A drug dealer from Brighton has overturned plans to deport him to Jamaica after being released from prison.

Richard Blackwood, 36, won a reprieve after he cited his family’s human rights in a case heard in the Upper Tribunal Immigration and Asylum Chamber.

Blackwood, formerly of Saunders Park View, Hollingdean, was jailed for five years in December 2007 for selling cocaine and heroin and for money laundering.

According to The Mail on Sunday yesterday (25 March), Blackwood came to Britain in 2002 on a temporary visa.

A year later he married his wife Carmel, with whom he had two children.

He was granted leave to remain in the country in 2006 although shortly after his marriage, the newspaper said, he began an affair with Melissa Miller, from Hove.

He was arrested for money laundering in November 2005. In August 2007, while he was still on bail for the money laundering offence, he was caught selling class A drugs by undercover officers from Sussex Police.

In December 2007 Judge John Hardy at Lewes Crown Court jailed Blackwood for five years for eight counts of drug dealing and for the money laundering.

The court was told that he had made £81,000 and spent it on cars, jewellery and foreign travel.

The Mail on Sunday said that when Blackwood was released from prison he moved in with Melissa Miller, their four-year-old daughter, and her other child, an eight-year-old.

The couple are listed at the same address on the electoral roll. Blackwood’s wife lives in the Midlands.

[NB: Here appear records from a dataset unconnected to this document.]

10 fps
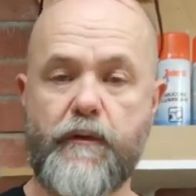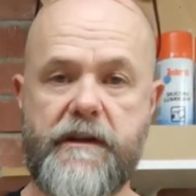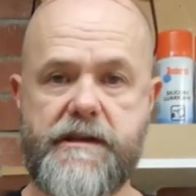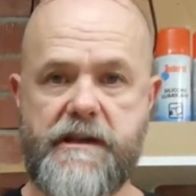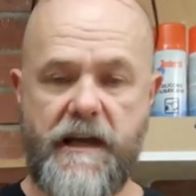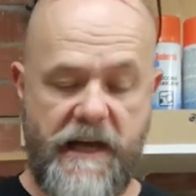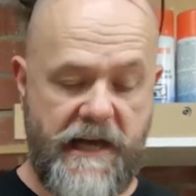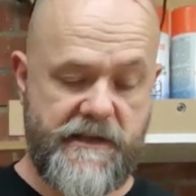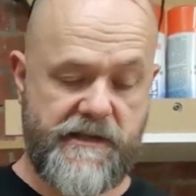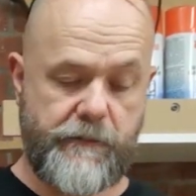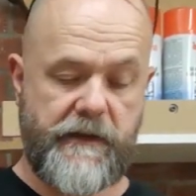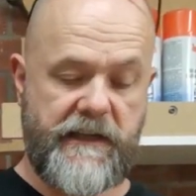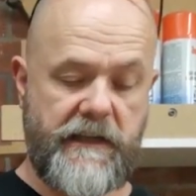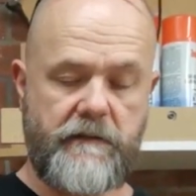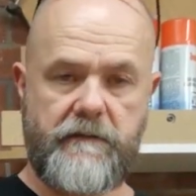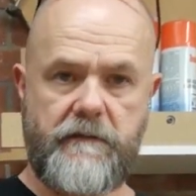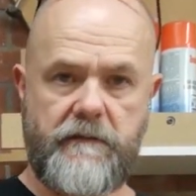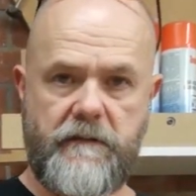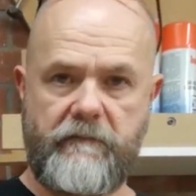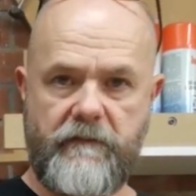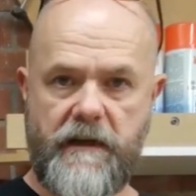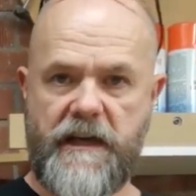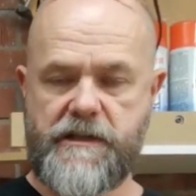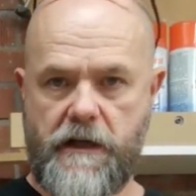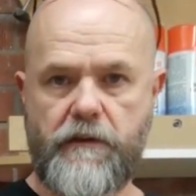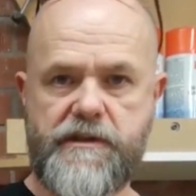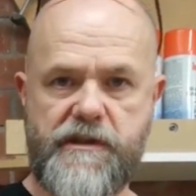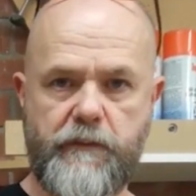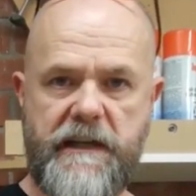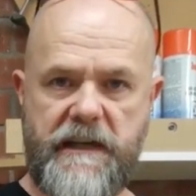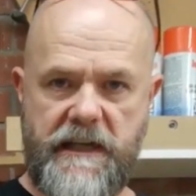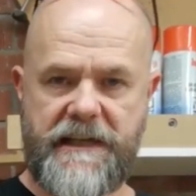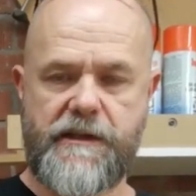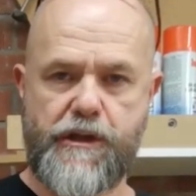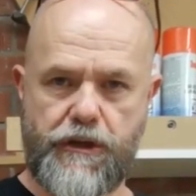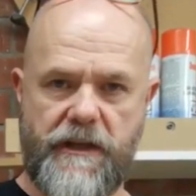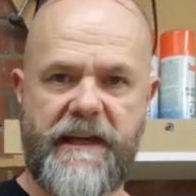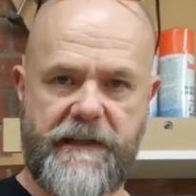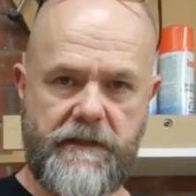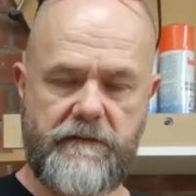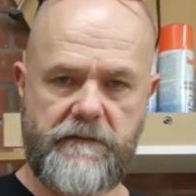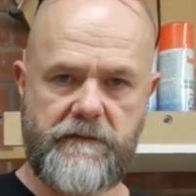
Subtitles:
mortise has to be as close as we can get to that.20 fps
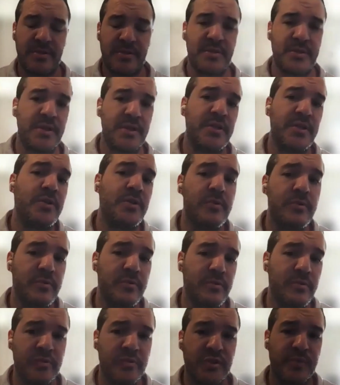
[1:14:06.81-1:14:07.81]
this is a
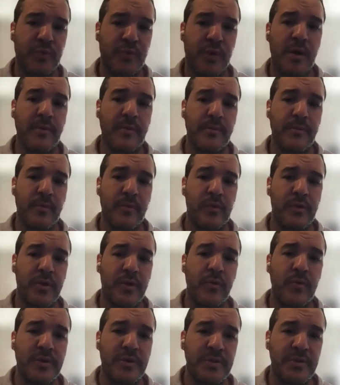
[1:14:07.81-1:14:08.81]
huge problem, only
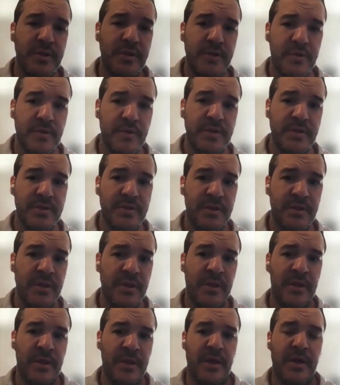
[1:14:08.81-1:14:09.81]
going to increase,
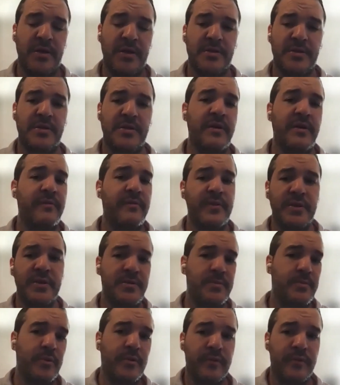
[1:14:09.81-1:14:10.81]
and it's not
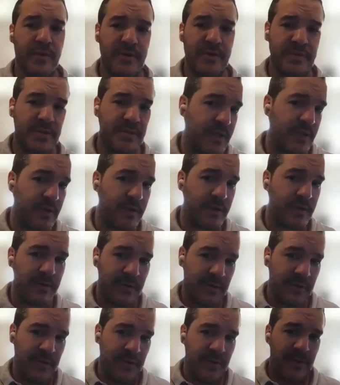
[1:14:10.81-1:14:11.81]
feasible for us to send
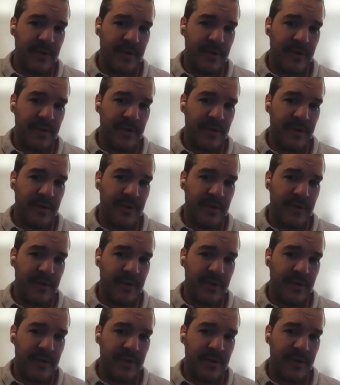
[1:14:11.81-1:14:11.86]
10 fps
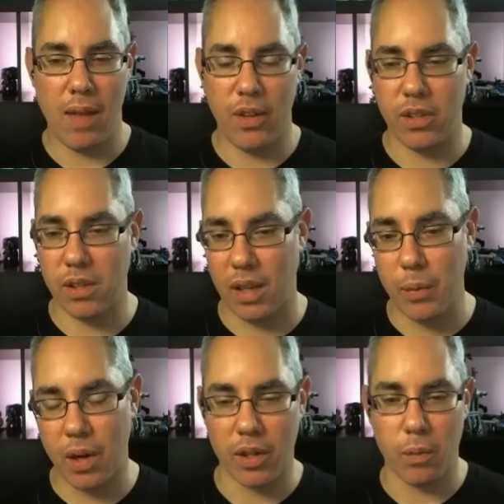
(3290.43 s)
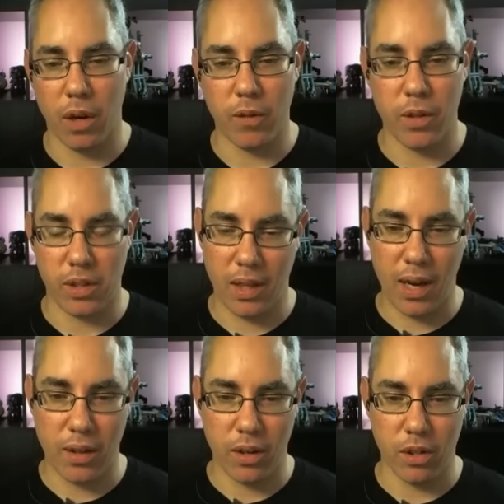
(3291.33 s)
And this just lumps all smartphones
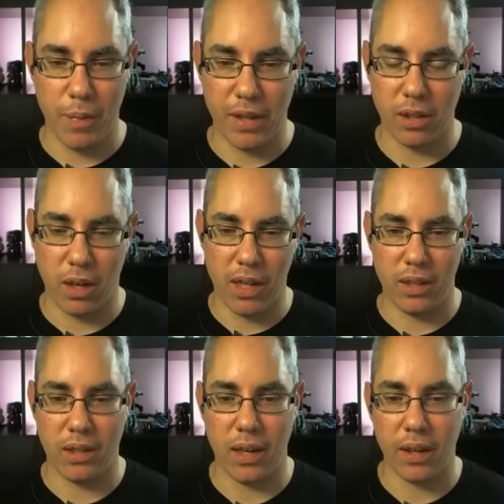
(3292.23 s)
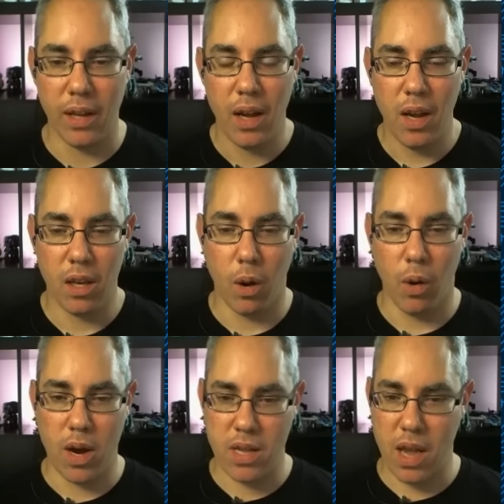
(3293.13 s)
together. So it makes it hard to tell, you
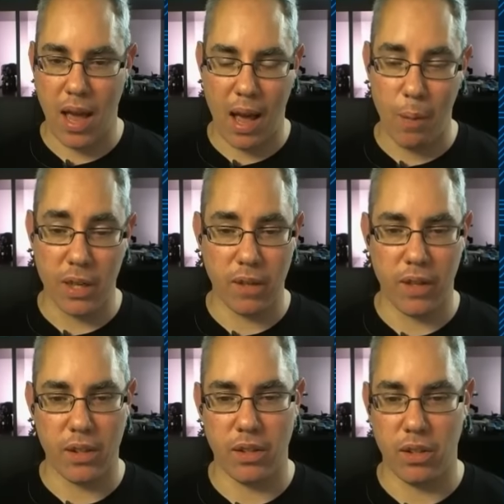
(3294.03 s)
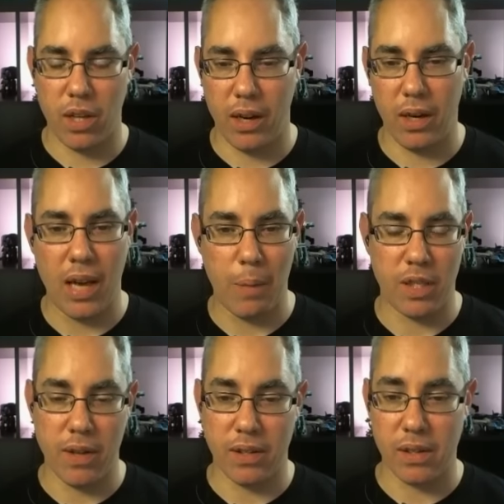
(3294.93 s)
know, how much of this is China, India? How
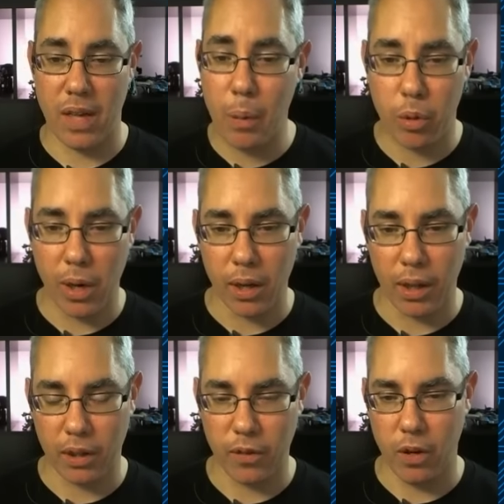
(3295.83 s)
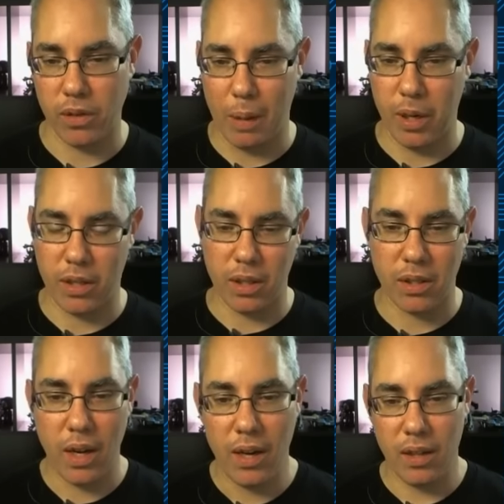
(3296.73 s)
much of this is sub three hundred dollar phones? How much
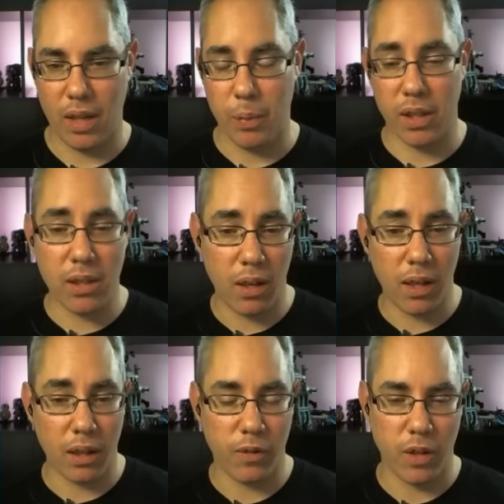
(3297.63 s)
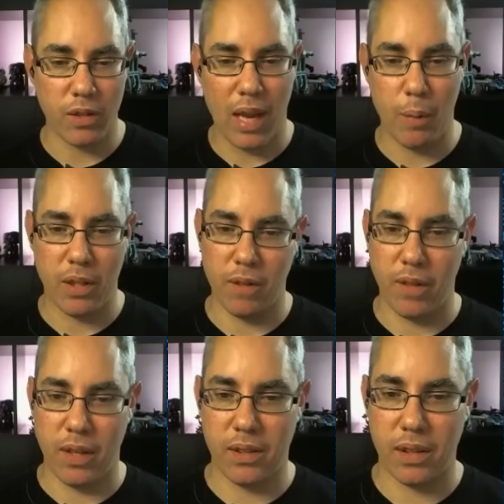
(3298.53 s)
is sub six hundred dollar phones? How much
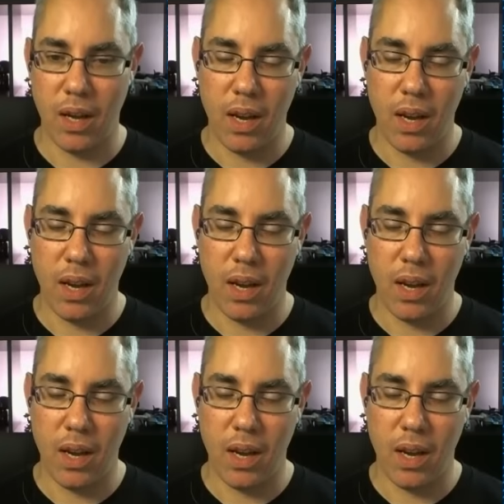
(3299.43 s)
of this?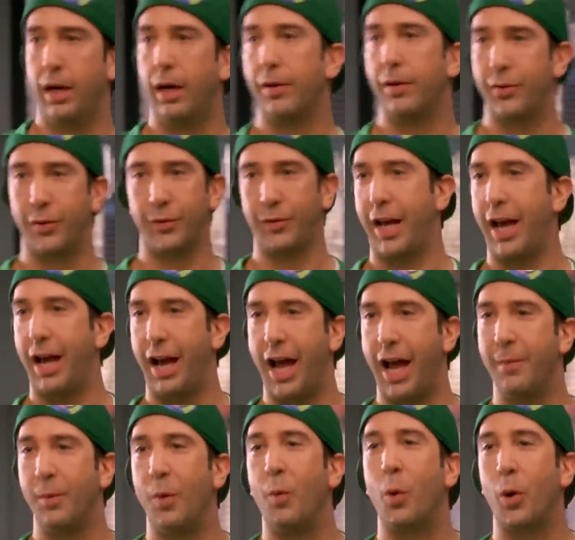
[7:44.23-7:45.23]
Oh, so sorry. I
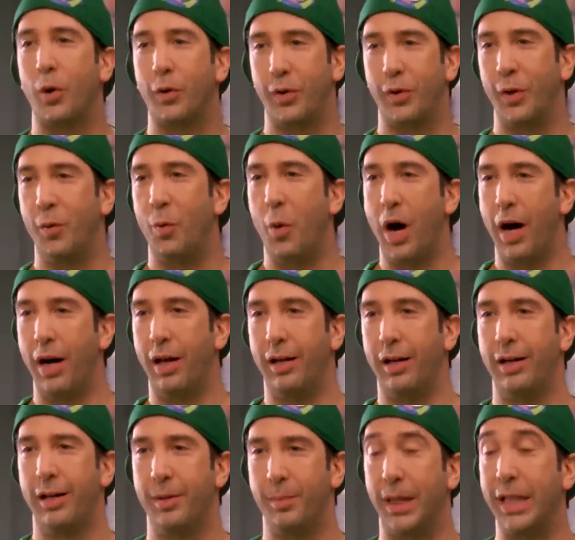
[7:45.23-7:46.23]
haven't worked in a while.
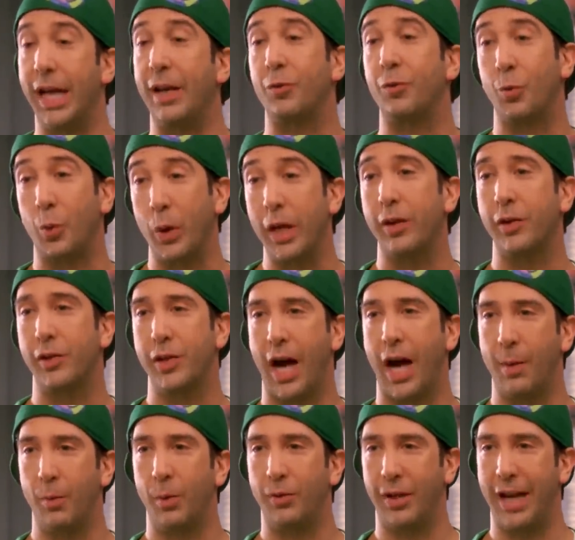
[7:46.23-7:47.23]
My last real
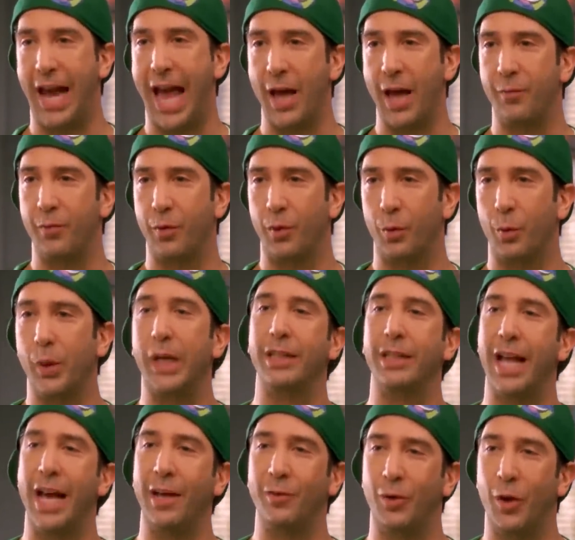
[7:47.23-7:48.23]
job was an ad for Rick
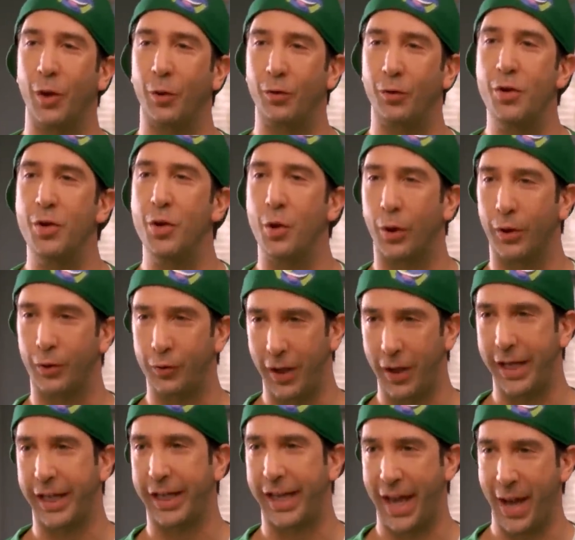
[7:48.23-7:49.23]
Lazio's New York Senate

The Home Office ruled that Blackwood should be returned to Jamaica in line with the usual practice of automatically deporting foreign criminals after they have served a significant prison sentence.

Blackwood appealed and lost his case. He took his fight to the Upper Tribunal Immigration and Asylum Chamber.

He said that to deport him would have a detrimental effect on the family life of his partner and daughter, breaching their human rights. The tribunal agreed.

The Home Office may challenge the verdict in the Court of Appeal.